**Aim of the exercise**. Would you retype, word for word, the line with "[1:19:26.97-1:19:28.04]" and every line after it through the end of the records below?

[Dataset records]
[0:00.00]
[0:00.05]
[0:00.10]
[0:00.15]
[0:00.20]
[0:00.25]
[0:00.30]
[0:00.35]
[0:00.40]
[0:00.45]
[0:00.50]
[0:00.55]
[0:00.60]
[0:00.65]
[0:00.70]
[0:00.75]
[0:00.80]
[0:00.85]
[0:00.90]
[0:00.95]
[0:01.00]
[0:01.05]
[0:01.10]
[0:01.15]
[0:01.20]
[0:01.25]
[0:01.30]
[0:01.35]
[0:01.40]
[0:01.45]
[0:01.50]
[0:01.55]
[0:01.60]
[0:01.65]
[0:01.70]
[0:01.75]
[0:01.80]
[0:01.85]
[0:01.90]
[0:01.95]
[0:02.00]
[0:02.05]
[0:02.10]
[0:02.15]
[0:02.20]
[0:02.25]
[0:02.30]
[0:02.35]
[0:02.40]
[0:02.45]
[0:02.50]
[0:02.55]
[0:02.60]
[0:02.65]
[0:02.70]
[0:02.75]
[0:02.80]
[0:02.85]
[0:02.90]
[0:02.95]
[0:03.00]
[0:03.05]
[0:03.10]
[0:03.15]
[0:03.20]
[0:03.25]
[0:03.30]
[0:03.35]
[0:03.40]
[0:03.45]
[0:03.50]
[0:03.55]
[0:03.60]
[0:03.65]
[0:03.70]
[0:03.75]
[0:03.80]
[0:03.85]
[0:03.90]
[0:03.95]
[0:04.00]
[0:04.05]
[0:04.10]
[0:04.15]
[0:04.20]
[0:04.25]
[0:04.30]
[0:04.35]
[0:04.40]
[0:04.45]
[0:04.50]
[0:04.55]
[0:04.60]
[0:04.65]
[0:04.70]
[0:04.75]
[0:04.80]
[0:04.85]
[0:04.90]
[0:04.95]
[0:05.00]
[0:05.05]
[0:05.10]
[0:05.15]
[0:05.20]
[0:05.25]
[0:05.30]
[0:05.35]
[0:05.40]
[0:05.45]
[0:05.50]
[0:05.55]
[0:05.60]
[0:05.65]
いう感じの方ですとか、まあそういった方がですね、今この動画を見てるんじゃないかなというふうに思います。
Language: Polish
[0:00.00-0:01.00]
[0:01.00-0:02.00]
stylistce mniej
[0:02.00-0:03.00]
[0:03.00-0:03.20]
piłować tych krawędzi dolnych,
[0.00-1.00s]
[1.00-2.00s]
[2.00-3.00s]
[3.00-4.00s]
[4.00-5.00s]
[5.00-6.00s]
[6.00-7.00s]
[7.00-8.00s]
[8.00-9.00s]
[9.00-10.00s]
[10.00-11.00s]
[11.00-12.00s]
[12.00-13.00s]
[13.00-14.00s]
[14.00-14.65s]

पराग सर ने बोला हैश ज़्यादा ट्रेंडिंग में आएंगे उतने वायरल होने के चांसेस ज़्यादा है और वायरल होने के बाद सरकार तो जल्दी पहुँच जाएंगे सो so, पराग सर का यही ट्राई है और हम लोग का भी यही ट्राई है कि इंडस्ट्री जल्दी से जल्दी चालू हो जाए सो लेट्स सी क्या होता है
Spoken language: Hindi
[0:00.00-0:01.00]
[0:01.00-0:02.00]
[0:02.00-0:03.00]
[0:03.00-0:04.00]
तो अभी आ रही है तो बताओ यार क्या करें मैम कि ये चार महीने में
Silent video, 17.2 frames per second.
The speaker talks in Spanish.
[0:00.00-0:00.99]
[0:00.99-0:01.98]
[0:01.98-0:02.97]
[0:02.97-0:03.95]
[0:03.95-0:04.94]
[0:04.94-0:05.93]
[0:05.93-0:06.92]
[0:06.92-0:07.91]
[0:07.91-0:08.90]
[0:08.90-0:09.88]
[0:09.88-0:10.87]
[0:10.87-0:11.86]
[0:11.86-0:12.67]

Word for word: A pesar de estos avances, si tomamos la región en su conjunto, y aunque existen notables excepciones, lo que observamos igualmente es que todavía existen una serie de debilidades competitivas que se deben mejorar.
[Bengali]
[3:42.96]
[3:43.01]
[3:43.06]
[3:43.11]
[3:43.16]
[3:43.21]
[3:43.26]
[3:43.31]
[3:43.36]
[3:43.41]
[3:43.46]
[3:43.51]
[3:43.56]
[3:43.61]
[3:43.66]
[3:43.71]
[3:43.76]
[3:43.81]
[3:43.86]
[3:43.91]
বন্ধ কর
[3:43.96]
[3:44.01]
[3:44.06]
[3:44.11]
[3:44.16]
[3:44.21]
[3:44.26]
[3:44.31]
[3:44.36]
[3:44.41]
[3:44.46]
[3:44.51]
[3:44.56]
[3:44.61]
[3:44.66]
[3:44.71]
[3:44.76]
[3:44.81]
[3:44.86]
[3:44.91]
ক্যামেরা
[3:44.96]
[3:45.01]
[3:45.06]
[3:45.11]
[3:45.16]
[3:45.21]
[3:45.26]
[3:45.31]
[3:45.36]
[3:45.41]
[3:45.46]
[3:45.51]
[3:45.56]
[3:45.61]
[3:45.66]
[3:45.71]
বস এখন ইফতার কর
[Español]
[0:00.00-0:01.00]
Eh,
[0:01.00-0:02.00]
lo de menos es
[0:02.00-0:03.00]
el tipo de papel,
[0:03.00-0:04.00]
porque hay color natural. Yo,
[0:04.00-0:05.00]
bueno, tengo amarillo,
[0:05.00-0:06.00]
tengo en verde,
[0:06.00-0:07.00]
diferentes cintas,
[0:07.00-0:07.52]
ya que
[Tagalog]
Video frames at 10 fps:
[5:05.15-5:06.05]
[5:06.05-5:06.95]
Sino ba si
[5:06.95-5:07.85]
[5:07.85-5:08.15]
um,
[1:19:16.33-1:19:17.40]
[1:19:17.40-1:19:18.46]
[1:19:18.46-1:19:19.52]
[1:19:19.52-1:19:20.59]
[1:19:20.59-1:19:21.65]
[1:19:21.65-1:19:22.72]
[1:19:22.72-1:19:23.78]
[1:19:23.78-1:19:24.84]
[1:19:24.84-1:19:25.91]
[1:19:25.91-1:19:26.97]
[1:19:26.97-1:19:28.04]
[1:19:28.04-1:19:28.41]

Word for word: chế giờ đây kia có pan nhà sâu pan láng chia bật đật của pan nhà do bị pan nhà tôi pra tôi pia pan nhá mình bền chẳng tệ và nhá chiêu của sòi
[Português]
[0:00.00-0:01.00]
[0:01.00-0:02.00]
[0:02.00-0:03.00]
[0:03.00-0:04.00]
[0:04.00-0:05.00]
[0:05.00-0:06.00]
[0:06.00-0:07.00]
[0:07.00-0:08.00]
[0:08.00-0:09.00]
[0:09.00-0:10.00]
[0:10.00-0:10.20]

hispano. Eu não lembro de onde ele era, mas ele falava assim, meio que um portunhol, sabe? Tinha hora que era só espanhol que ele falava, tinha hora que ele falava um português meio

**Answer for this exercise**.
[1:19:26.97-1:19:28.04]
[1:19:28.04-1:19:28.41]

Word for word: chế giờ đây kia có pan nhà sâu pan láng chia bật đật của pan nhà do bị pan nhà tôi pra tôi pia pan nhá mình bền chẳng tệ và nhá chiêu của sòi
[Português]
[0:00.00-0:01.00]
[0:01.00-0:02.00]
[0:02.00-0:03.00]
[0:03.00-0:04.00]
[0:04.00-0:05.00]
[0:05.00-0:06.00]
[0:06.00-0:07.00]
[0:07.00-0:08.00]
[0:08.00-0:09.00]
[0:09.00-0:10.00]
[0:10.00-0:10.20]

hispano. Eu não lembro de onde ele era, mas ele falava assim, meio que um portunhol, sabe? Tinha hora que era só espanhol que ele falava, tinha hora que ele falava um português meio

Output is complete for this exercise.